The evolutionary split of Pinaceae from other conifers: evidence from an intron loss and a multigene phylogeny.

The second intron in the mitochondrial gene nad1 was surveyed using PCR, DNA sequencing, or Southern hybridization in 323 species (313 genera, 212 families) of seed plants. The intron was absent in all 22 species (22 genera, 8 families) of non-Pinaceae conifers studied, in Welwitschia mirabilis, and in seven angiosperms. Whereas absence of the intron in seven angiosperms and Welwitschia is likely due to seven independent losses when evaluated against the recently published multigene phylogenies, the lack of the intron in all non-Pinaceae conifers can be best explained by a single loss. These data suggest that the non-Pinaceae conifers represent a monophyletic group.
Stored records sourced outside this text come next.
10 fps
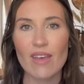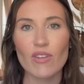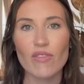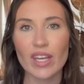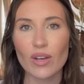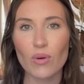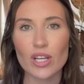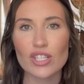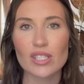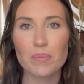if you have any
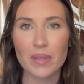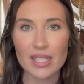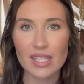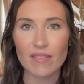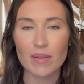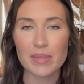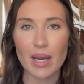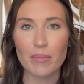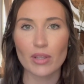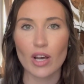questions, please leave them
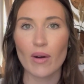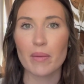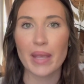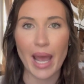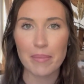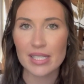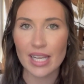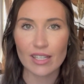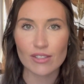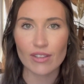down below. I'd be happy
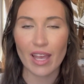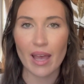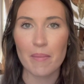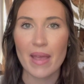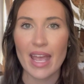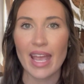to answer them.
We also conducted a phylogenetic analysis of seed plants using a combined data set of the partial exon and intron sequences of nad1 generated from this study and published sequences of mitochondrial cox1 and small subunit (SSU) rDNA, chloroplast rbcL, and nuclear 18S rDNA. The results supported the split of conifers into two groups: Pinaceae and non-Pinaceae conifers. The Gnetales were sister to Pinaceae, in agreement with the conclusion from other recent molecular phylogenetic studies that refute the anthophyte hypothesis.[1]

References

  1. The evolutionary split of Pinaceae from other conifers: evidence from an intron loss and a multigene phylogeny. Gugerli, F., Sperisen, C., Büchler, U., Brunner, I., Brodbeck, S., Palmer, J.D., Qiu, Y.L. Mol. Phylogenet. Evol. (2001) [Pubmed]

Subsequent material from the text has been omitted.